The agreement covers four priority areas and 16 socio-economic objectives. The Queensland government will develop a plan to implement the agreement and will continue to report on Queensland`s progress in annual reports. The Queensland government is advocating a new way of working with First Nations people to achieve better outcomes in health, education, employment and housing. This agreement reflects the Queensland government`s commitment to meaningful reforms to re-establish relations in partnership with Torres Strait Aborigines and Queenslanders. COAG 2012. National Indigenous Reform Agreement. Canberra: COAG. From 24 July 2017 _archive/indigenous/national reform agreement_sept_12.pdf 3. 95% of all 4-year-old Aboriginal 4-year-olds enrolled in early childhood education (until 2025) In 2008, all Australian governments committed to filling this gap, with the Council of Australian Governments (COAG) approving 6 specific targets and timetables (COAG 2012). The objectives are set out in the NIRA between the Australian government and national and territorial governments (COAG 2012). In May 2014, COAG agreed on a seventh enrolment target (PM-C 2015).
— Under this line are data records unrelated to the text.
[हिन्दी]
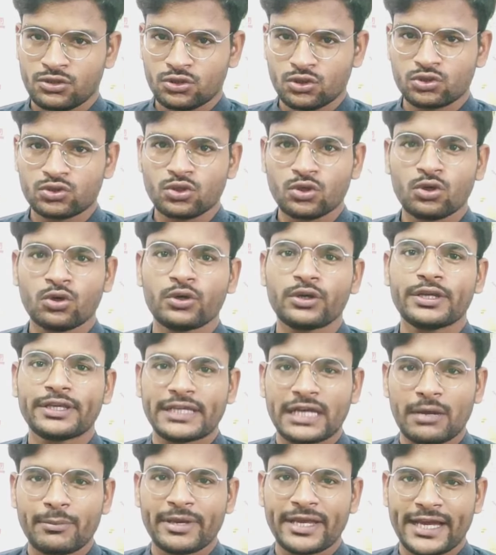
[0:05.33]
दोस्तों
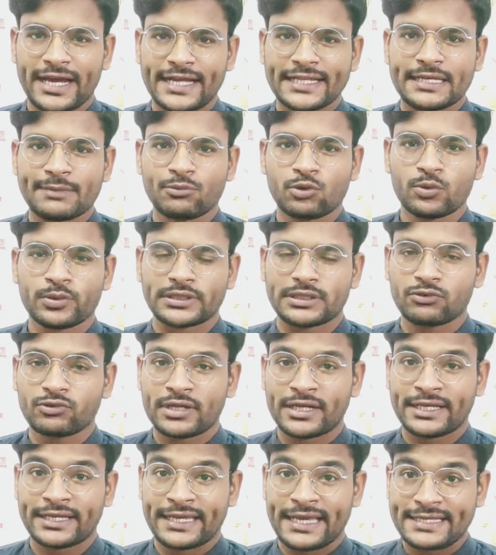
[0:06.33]
यहाँ मैं आज आपको
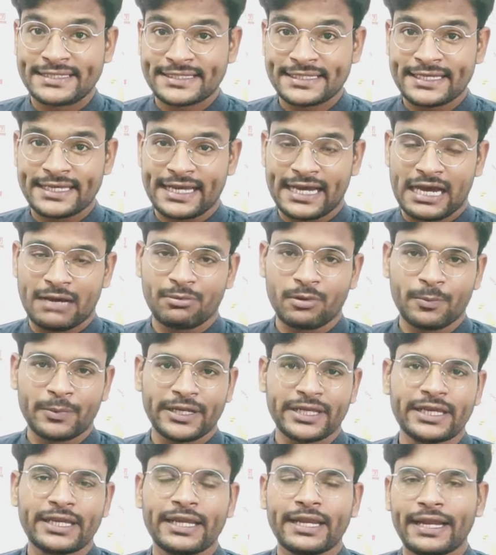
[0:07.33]
बताऊंगा कैसे आप
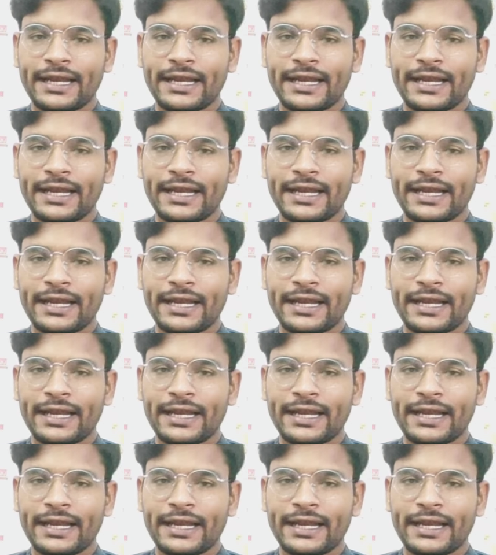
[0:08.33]
अपने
In December 2015, COAG renewed the early childhood education target (COAG 2015). Queensland is a signatory to the new national agreement to fill the gap launched on 30 July 2020 by Prime Minister Scott Morrison. Aboriginal children have access to an affordable quality education system in the year leading up to Indigenous`s full-time schooling, Endorsed 01/07/2016 The Queensland Closing the Gap report shows the state`s progress in tackling the seven growth gap goals – and highlights positive results and potential improvements. The agreement focuses on the principle of cooperation and cooperation with Torres Strait Aborigines and Islanders in development and political decision-making. For Queensland, this approach reflects our work to reorganize the relationship with Torres Strait Aborigines and Islanders and the need to place greater value on the principle of self-determination in developing initiatives to improve outcomes for First Nations Queenslanders. Source: COAG Reform Council, Indigenous Reform 2011-12: Comparison of Performance in Australia For the 2014-15 to 2018-19 benchmark cycles, there is no evaluation report. For the 2013-14 cycle, the evaluation body was the Productivity Commission and, in previous years, the COAG Reform Council. In assessing the progress made by COAG initiatives to fill this gap, commentators noted that there were a number of problems. These include data limitation, agreement on progress points, measurement of trajectories achieved in different jurisdictions, and the lack of targets in certain areas (e.g. B justice).

For example, the goal of closing the life expectancy gap cannot be measured in some legal systems, it is the subject of an important debate on the methodology to be used to determine the life expectancy of Aboriginal people, and it does not respond to short-term interventions.